- _Work order_: Reproduce exactly the lines below from the one containing "[1:03:34.93-1:03:35.93]" through the one containing "[1:03:58.93-1:03:59.93]", including both, and nothing else.
=== Section Start ===
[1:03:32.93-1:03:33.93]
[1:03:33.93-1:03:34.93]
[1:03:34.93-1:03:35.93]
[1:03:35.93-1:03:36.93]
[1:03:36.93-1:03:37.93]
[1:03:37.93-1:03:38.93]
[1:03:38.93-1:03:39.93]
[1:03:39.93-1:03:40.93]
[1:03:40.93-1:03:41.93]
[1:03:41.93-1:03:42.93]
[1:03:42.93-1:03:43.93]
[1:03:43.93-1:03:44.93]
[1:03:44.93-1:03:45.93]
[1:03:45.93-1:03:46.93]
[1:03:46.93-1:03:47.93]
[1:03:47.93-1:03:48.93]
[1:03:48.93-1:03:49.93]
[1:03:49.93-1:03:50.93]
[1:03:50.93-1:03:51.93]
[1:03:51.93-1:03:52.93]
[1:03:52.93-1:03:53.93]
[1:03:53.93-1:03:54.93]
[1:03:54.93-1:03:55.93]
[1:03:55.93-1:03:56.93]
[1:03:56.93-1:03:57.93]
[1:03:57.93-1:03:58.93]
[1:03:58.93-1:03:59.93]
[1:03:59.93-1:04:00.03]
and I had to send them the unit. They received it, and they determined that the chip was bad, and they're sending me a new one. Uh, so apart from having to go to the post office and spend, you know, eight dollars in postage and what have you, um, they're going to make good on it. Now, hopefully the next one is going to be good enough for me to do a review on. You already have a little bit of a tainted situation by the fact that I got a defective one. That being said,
=== Section End ===
- _Written solution_:
[1:03:34.93-1:03:35.93]
[1:03:35.93-1:03:36.93]
[1:03:36.93-1:03:37.93]
[1:03:37.93-1:03:38.93]
[1:03:38.93-1:03:39.93]
[1:03:39.93-1:03:40.93]
[1:03:40.93-1:03:41.93]
[1:03:41.93-1:03:42.93]
[1:03:42.93-1:03:43.93]
[1:03:43.93-1:03:44.93]
[1:03:44.93-1:03:45.93]
[1:03:45.93-1:03:46.93]
[1:03:46.93-1:03:47.93]
[1:03:47.93-1:03:48.93]
[1:03:48.93-1:03:49.93]
[1:03:49.93-1:03:50.93]
[1:03:50.93-1:03:51.93]
[1:03:51.93-1:03:52.93]
[1:03:52.93-1:03:53.93]
[1:03:53.93-1:03:54.93]
[1:03:54.93-1:03:55.93]
[1:03:55.93-1:03:56.93]
[1:03:56.93-1:03:57.93]
[1:03:57.93-1:03:58.93]
[1:03:58.93-1:03:59.93]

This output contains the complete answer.